Egypt remains a key US regional partner, despite tensions following el-Sissi’s overthrow of Islamist President Mohammed Morsi in 2013, Egypt’s first-ever freely elected leader and a member of the now-outlawed Muslim Brotherhood.
El-Sissi has been promoting the idea of a pan-Arab military force to intervene in regional conflicts, and is active in the coalition against Iran-backed Houthis in Yemen.
Egypt increasingly has been targeted by Islamic militants and its strategic Sinai Peninsula is home to an extremist group that has pledged its loyalty to the Islamic State group.
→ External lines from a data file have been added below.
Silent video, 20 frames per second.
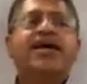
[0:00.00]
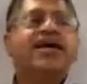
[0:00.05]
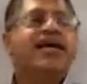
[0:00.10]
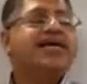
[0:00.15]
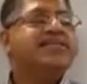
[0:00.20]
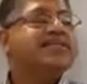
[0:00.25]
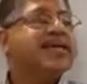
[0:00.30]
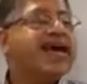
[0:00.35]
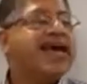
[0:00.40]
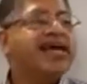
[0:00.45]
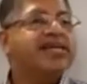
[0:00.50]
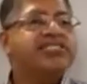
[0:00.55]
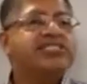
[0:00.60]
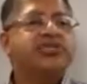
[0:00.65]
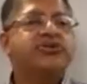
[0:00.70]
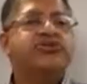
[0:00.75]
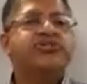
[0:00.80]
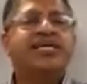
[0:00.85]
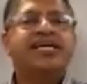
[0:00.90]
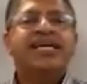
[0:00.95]
as
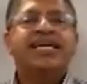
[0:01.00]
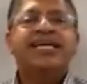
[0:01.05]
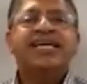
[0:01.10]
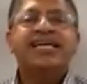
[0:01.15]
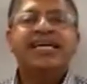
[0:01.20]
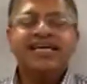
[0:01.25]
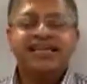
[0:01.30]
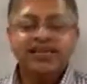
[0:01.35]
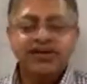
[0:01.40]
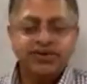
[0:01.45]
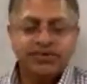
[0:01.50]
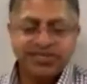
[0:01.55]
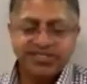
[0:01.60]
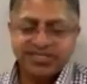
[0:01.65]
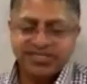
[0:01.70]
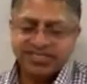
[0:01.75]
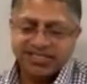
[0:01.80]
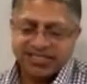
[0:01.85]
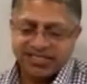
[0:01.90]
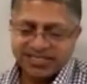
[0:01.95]
Esther's hidden
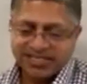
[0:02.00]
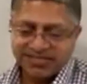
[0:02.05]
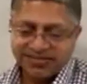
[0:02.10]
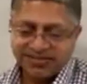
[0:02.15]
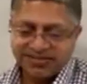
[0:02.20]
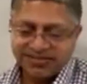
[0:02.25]
resistance.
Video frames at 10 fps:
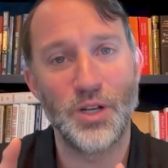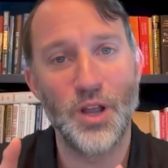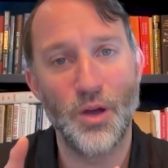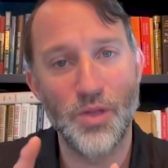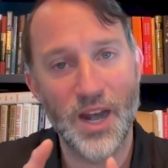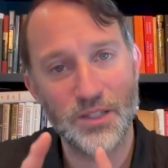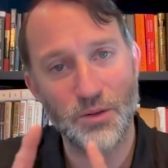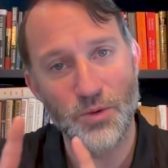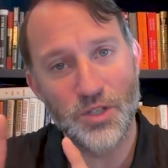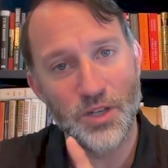know that as
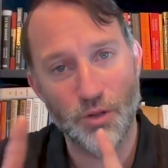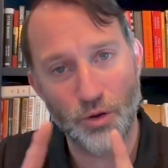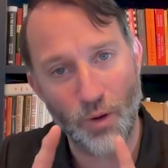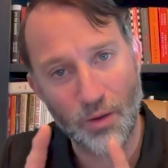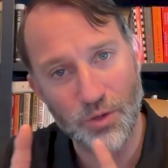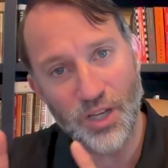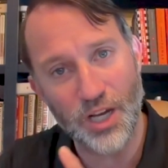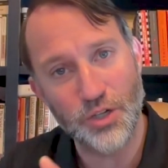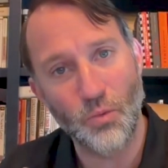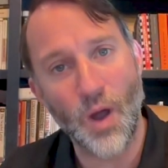the Great
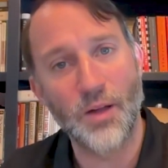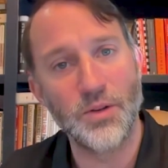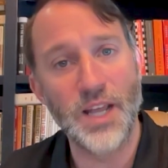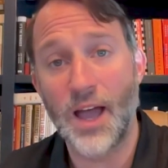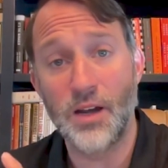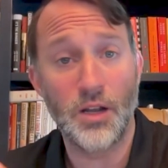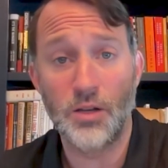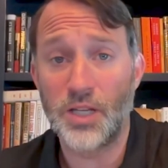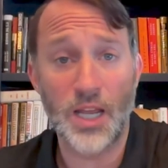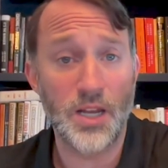Recession wound down, and it
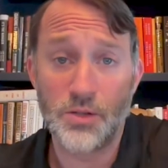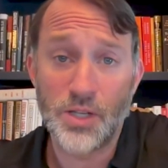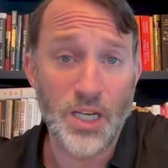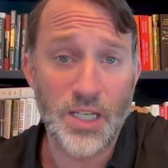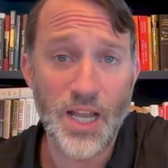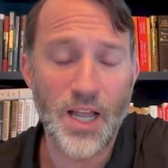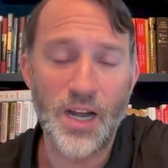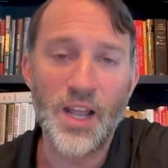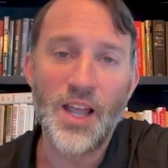could take years, and it did,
Egypt’s struggles with regional jihadist forces was highlighted Sunday by the visit to the country of the UK’s Archbishop of Canterbury Justin Welby. The Church of England leader offered his condolences to Egyptian officials over the beheadings of 21 Coptic Christians by jihadists in Libya.
The Copts, 20 of them Egyptian, had traveled to Libya for work. They were kidnapped and executed by Islamic State fighters in February, provoking Egyptian air strikes on IS targets in the strife-torn country.
During his one-day visit, Welby met Sissi, Sheikh Ahmed al-Tayeb, the grand imam of Al-Azhar, the highest authority in Sunni Islam, and Coptic Pope Tawadros II, officials said.
Welby offered his “condolence over the killings” of the Copts, Sissi’s office said in a statement.
He was also to lead a communion service at the All Saints’ Angelican Cathedral in Cairo’s upscale Zamalek district.